Information given: Begin

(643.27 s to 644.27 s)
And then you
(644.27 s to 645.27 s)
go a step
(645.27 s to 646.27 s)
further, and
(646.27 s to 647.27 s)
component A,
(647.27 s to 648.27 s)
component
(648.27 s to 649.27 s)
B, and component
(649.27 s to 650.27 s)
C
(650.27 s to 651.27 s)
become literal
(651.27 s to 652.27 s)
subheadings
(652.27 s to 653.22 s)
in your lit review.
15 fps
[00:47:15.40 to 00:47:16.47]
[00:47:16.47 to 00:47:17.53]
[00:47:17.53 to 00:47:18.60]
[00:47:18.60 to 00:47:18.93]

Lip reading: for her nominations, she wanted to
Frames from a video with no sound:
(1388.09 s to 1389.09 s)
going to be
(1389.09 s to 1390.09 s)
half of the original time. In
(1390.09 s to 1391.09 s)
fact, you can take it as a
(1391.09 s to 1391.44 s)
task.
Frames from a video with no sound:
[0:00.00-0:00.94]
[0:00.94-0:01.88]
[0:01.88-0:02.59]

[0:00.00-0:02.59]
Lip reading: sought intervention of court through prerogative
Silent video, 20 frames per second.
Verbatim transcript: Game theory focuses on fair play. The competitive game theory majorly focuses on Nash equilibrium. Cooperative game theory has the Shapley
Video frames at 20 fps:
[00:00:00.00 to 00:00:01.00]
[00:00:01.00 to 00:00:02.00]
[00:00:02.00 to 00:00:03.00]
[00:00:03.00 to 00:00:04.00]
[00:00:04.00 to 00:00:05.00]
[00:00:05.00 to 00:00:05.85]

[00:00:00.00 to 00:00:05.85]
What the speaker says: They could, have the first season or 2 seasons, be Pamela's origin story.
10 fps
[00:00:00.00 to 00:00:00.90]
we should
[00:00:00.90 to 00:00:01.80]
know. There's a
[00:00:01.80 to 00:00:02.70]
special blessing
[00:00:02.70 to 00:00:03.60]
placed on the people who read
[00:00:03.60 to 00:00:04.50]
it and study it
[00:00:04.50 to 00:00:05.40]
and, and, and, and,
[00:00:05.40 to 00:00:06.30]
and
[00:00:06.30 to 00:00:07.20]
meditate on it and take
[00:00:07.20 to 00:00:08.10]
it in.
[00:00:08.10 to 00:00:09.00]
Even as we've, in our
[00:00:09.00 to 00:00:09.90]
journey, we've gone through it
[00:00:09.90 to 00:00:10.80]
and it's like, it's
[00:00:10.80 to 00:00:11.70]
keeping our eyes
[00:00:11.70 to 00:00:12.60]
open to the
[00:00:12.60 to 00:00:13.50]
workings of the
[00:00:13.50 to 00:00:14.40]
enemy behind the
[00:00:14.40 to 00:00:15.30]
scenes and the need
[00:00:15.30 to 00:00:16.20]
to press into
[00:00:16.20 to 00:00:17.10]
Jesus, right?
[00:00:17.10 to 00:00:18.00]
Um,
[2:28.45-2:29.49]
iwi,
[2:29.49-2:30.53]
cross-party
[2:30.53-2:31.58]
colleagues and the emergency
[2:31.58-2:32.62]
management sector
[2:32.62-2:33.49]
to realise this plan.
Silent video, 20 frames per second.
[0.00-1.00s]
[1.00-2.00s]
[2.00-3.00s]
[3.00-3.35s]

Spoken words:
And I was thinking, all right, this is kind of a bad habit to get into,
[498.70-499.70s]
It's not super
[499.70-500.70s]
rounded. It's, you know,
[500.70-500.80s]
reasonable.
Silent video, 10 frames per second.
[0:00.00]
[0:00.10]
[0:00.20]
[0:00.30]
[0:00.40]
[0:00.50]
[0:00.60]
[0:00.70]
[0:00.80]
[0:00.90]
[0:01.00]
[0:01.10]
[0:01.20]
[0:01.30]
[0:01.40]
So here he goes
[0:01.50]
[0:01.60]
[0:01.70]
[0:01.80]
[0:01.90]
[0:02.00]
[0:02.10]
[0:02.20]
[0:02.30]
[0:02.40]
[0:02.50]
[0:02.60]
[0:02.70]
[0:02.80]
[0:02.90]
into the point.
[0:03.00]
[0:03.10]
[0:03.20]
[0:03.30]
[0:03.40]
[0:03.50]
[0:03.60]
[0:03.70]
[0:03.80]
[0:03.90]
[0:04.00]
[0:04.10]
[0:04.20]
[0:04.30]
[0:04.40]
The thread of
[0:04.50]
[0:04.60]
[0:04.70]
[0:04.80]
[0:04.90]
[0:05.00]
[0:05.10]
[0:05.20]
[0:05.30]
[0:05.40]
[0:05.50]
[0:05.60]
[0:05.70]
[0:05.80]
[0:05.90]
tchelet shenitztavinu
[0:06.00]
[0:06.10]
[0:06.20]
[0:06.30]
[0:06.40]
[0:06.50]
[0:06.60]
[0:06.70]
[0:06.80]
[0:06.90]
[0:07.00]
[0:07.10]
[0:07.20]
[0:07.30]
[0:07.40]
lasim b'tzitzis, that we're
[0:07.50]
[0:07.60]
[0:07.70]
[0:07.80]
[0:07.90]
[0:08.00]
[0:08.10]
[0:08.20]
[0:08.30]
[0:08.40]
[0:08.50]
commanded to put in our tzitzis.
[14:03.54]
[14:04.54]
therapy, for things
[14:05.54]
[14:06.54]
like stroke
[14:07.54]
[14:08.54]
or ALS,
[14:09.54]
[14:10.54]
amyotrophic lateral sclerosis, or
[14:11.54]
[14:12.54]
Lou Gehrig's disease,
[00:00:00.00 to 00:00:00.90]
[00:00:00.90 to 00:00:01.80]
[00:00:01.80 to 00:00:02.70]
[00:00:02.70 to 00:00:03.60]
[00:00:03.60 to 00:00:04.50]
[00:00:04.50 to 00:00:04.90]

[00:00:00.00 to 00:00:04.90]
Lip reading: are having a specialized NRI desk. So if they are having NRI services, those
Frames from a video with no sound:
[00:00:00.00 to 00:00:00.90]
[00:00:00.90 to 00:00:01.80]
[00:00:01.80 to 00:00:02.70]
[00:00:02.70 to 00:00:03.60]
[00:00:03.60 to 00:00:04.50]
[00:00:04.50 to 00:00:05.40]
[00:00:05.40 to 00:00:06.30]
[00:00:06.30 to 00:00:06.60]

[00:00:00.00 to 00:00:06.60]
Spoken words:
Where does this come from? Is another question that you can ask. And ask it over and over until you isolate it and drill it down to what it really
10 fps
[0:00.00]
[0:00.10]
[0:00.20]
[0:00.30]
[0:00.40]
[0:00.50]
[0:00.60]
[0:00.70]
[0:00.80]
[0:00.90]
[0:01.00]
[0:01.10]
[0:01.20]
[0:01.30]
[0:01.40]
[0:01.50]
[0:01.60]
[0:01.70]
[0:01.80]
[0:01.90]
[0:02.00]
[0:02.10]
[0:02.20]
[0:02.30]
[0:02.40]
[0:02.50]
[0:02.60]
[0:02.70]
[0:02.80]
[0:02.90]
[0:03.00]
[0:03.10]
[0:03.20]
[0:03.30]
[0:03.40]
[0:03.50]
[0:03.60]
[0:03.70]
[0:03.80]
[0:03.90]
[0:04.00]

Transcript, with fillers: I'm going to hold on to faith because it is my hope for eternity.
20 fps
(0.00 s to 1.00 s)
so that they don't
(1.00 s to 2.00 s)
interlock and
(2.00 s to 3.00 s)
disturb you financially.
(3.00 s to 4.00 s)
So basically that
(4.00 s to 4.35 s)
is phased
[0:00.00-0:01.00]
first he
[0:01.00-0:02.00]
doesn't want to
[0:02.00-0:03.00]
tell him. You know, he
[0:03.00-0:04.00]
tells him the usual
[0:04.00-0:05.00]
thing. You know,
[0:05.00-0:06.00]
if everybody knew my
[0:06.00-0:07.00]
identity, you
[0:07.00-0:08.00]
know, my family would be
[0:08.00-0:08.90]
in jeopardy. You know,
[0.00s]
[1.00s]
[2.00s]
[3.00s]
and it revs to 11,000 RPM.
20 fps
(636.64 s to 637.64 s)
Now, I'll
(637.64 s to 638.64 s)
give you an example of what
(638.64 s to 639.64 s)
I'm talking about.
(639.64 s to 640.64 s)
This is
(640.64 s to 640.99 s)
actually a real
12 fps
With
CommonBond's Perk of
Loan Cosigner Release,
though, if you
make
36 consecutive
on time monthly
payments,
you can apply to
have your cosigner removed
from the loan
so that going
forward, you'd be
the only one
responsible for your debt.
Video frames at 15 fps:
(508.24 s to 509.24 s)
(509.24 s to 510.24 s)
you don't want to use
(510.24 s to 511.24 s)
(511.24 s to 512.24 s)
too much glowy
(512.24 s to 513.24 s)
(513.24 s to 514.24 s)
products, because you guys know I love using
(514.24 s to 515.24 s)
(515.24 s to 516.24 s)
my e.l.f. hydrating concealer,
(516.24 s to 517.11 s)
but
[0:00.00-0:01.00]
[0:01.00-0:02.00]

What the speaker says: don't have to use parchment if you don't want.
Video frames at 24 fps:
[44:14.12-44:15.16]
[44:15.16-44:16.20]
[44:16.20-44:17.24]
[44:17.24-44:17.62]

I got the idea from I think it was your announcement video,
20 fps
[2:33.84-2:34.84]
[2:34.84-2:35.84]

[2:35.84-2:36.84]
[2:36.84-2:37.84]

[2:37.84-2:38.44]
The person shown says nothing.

Information given: End

What this task involves = Repeat word for word from the line holding "(513.24 s to 514.24 s)" down to the last line above, including both.

Problem solution =
(513.24 s to 514.24 s)
products, because you guys know I love using
(514.24 s to 515.24 s)
(515.24 s to 516.24 s)
my e.l.f. hydrating concealer,
(516.24 s to 517.11 s)
but
[0:00.00-0:01.00]
[0:01.00-0:02.00]

What the speaker says: don't have to use parchment if you don't want.
Video frames at 24 fps:
[44:14.12-44:15.16]
[44:15.16-44:16.20]
[44:16.20-44:17.24]
[44:17.24-44:17.62]

I got the idea from I think it was your announcement video,
20 fps
[2:33.84-2:34.84]
[2:34.84-2:35.84]

[2:35.84-2:36.84]
[2:36.84-2:37.84]

[2:37.84-2:38.44]
The person shown says nothing.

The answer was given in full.